- Opening Delimiter -

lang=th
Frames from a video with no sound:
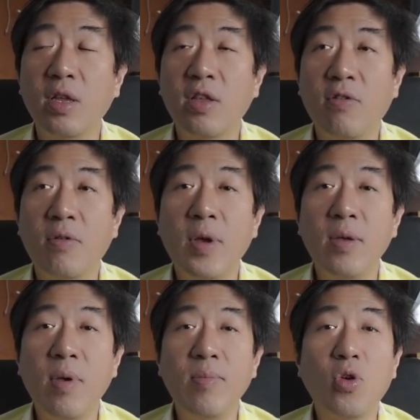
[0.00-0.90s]
เนื่องจากว่า
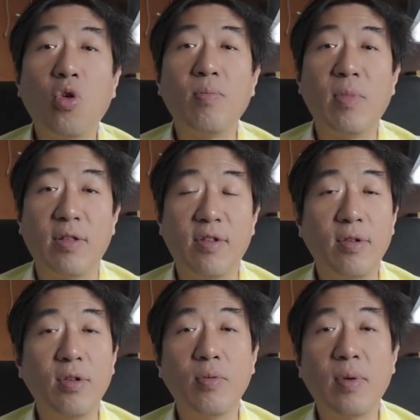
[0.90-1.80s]
ไม่ไม่มีคนมา
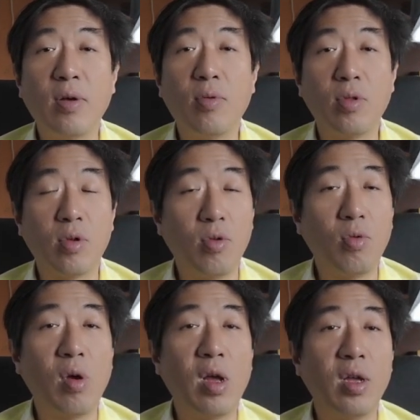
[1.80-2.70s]
ซื้อถูกปะคนก
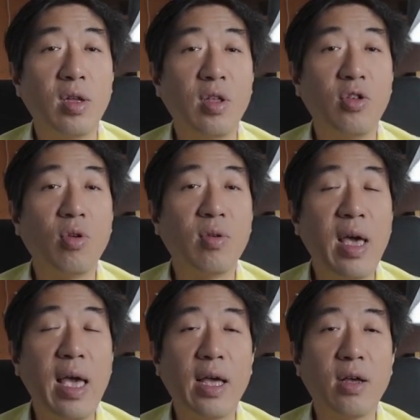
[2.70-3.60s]
ลัวในช่วง
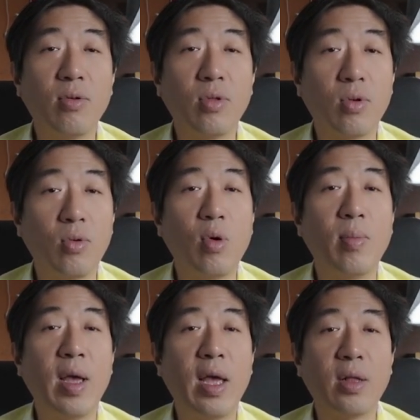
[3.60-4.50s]
แรกอ่ะคนกลัว
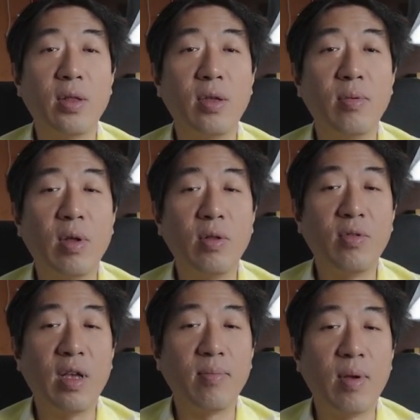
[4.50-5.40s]
มากเลยไม่
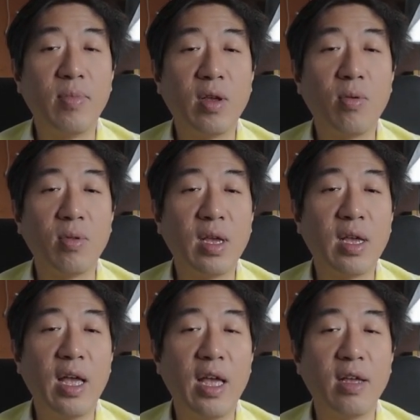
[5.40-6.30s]
รู้จักแบบหน้ากงหน้า
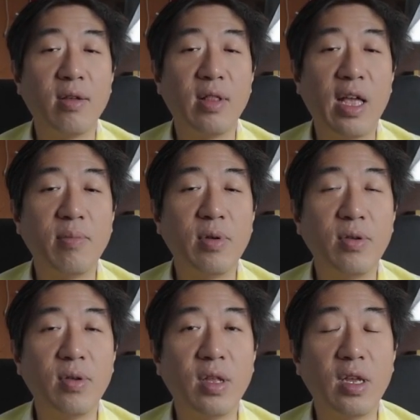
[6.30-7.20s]
กากล้างมื
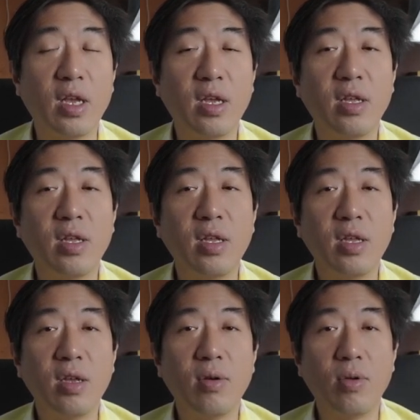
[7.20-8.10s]
ออะไรเงี้ย
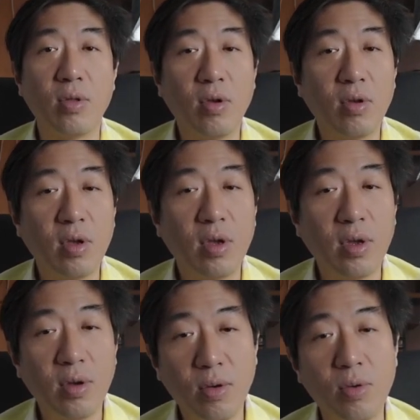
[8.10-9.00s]
คนก็
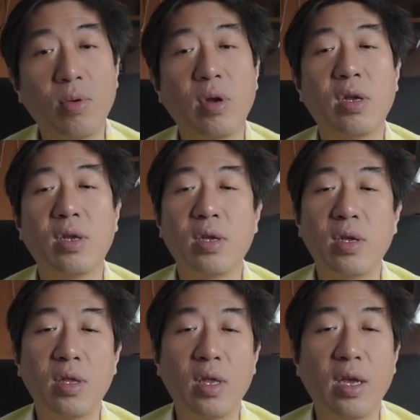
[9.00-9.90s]
กลัว
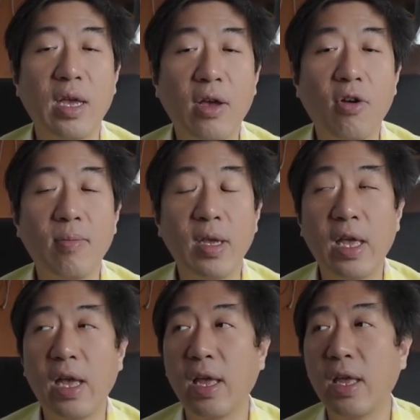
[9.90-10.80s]
ขายของไม่
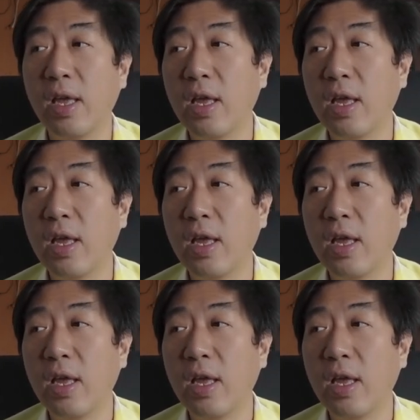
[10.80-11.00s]
ได้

- Closing Delimiter -

### THE PROBLEM
Every line above must be printed again exactly, pictures excluded.

### OUTPUT OF THE EXERCISE
lang=th
Frames from a video with no sound:
[0.00-0.90s]
เนื่องจากว่า
[0.90-1.80s]
ไม่ไม่มีคนมา
[1.80-2.70s]
ซื้อถูกปะคนก
[2.70-3.60s]
ลัวในช่วง
[3.60-4.50s]
แรกอ่ะคนกลัว
[4.50-5.40s]
มากเลยไม่
[5.40-6.30s]
รู้จักแบบหน้ากงหน้า
[6.30-7.20s]
กากล้างมื
[7.20-8.10s]
ออะไรเงี้ย
[8.10-9.00s]
คนก็
[9.00-9.90s]
กลัว
[9.90-10.80s]
ขายของไม่
[10.80-11.00s]
ได้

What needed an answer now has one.